Masih segar dalam ingatan kita seorang Ustadz atau Tengku yang dengan lantang menyatakan, dalam sebuh stasiun televisi, bahwa laki-laki berhak meminta bahkan memaksa istrinya untuk berhubungan seks, dan Islam mewajibkan perempuan untuk memenuhi dan melayani. Pahala suami adalah karena menikmati istri yang halal dan pahala istri adalah karena melayani suami yang sah.
Pandangan ini tentu saja tidak mubadalah, atau tidak seimbang. Konsep sedekah huseks di sini juga menjadi pincang karena bersifat searah dan tidak berkesalingan. Karena hanya laki-laki yang menikmati, sementara perempuan hanya melayani. Apalagi ditambah kebolehan laki-laki untuk memaksakan kehendak, yang bisa berujung pada kekerasan. Pernikahan lalu tidak lagi menjadi ajang perpaduan cinta kasih dan kebahagiaan, (sakinah, mawaddah wa rahmah) sebagaimana yang dianjurkan al-Qur’an (ar-Rum, 30: 21).
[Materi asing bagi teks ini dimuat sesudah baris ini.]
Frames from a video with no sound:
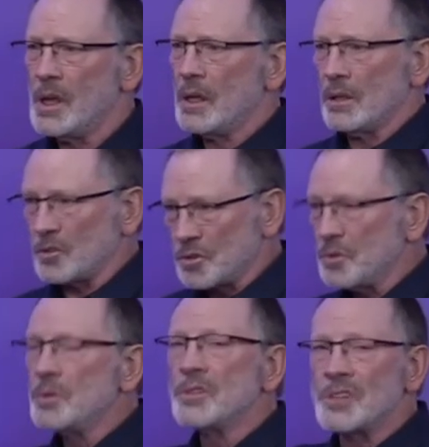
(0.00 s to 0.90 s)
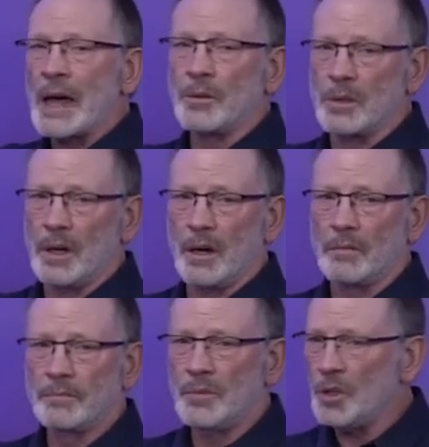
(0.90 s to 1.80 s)
The truth is out there,
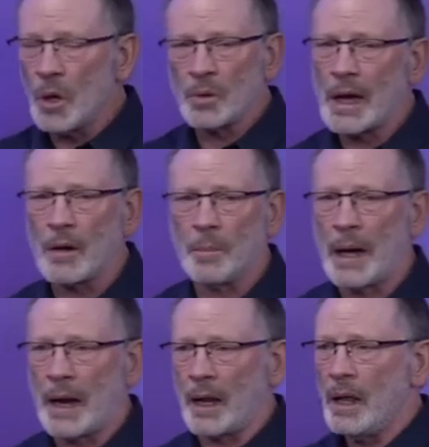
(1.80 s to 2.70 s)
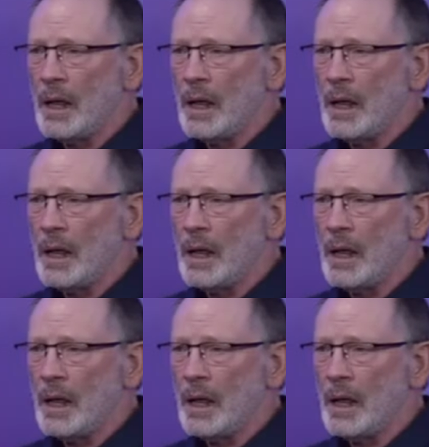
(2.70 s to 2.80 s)
no doubt about it,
Sebagaimana kita tahu bersama, al-Qur’an sendiri menegaskan relasi suami istri dalam hal seks (dan juga yang lain) dengan perumpamaan pakaian yang saling melengkapi satu sama lain. Kata al-Qur’an (al-Baqarah, 2: 187), dalam hal seks, istri adalah pakaian bagi suami dan suami adalah pakaian istri (hunna libasun lakkum wa antum libasun lahunn). Pakaian adalah sesuatu yang menutupi, melengkapi, dan menghangatkan. Konsep ini tentu saja sebuah isyarat eksplisit mengenai relasi yang saling melayani dan memenuhi kebutuhan masing-masing antara suami dan istri.
Ditambah lagi, konsep sedekah sendiri dalam perspektif al-Qur’an harus dilakukan dengan cara-cara yang baik dan tidak menyakitkan. Bahkan al-Qur’an menegaskan bahwa perkataan yang baik dan menyenangkan (qawlun ma’rufun) juah lebih baik daripada sedekah yang diberkan dengan cara yang menyakitkan (QS. Al-Baqarah, 2: 262-263).
Dus, sedekah huseks dalam Islam seharusnya dilakukan dengan cara-cara yang menyenangkan dan membahagiakan bagi kedua belah pihak, laki-laki dan perempuan. Seorang laki-laki muslim yang mengikuti ajaran al-Qur’an tidak akan menggunakan posisinya sebagai suami untuk memaksakan kehendak dalam hal seks, apalagi memaksa dan melakukan kekerasan.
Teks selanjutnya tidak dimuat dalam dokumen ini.